START Material provided

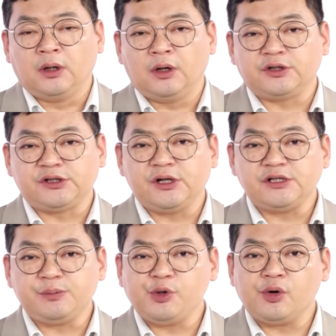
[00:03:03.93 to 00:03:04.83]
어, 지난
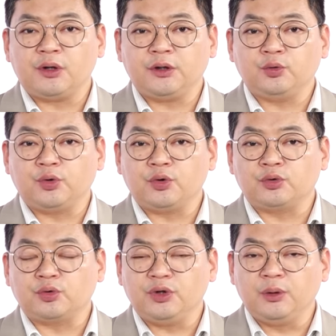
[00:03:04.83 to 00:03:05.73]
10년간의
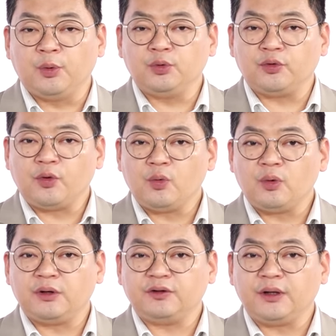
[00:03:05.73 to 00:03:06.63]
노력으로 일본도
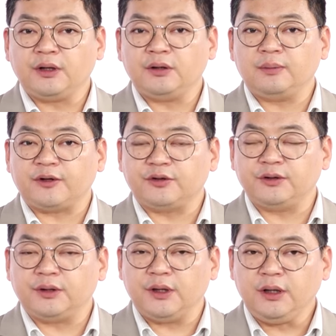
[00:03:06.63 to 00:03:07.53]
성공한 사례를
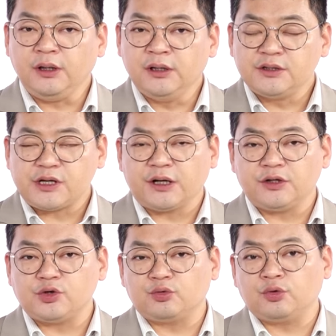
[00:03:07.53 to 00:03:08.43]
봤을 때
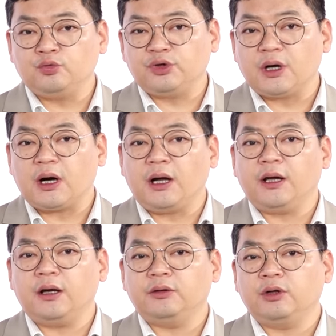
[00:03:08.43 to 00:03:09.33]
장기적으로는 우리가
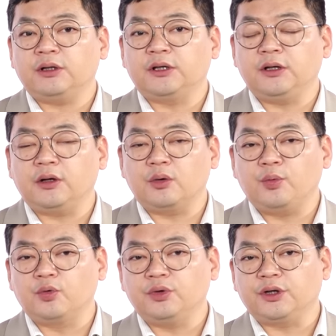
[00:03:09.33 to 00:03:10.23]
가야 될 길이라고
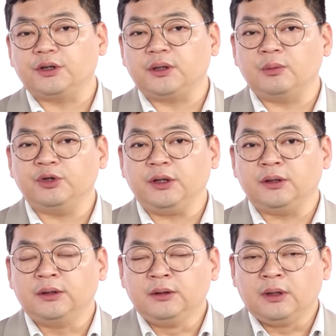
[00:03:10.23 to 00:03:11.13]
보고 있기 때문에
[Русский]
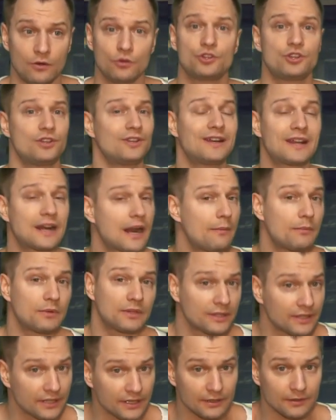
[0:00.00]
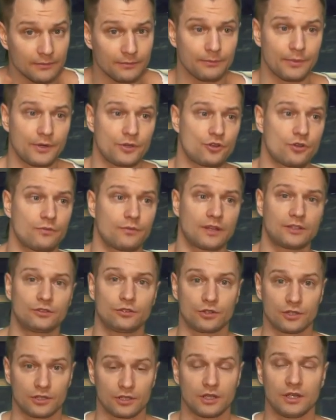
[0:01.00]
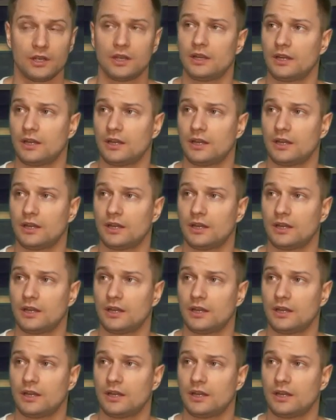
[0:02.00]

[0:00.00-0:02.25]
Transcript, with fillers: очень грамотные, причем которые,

END Material provided

* **Task**
Print all of the entries word for word. Skip any images they contain.

* **Finished task**
[00:03:03.93 to 00:03:04.83]
어, 지난
[00:03:04.83 to 00:03:05.73]
10년간의
[00:03:05.73 to 00:03:06.63]
노력으로 일본도
[00:03:06.63 to 00:03:07.53]
성공한 사례를
[00:03:07.53 to 00:03:08.43]
봤을 때
[00:03:08.43 to 00:03:09.33]
장기적으로는 우리가
[00:03:09.33 to 00:03:10.23]
가야 될 길이라고
[00:03:10.23 to 00:03:11.13]
보고 있기 때문에
[Русский]
[0:00.00]
[0:01.00]
[0:02.00]

[0:00.00-0:02.25]
Transcript, with fillers: очень грамотные, причем которые,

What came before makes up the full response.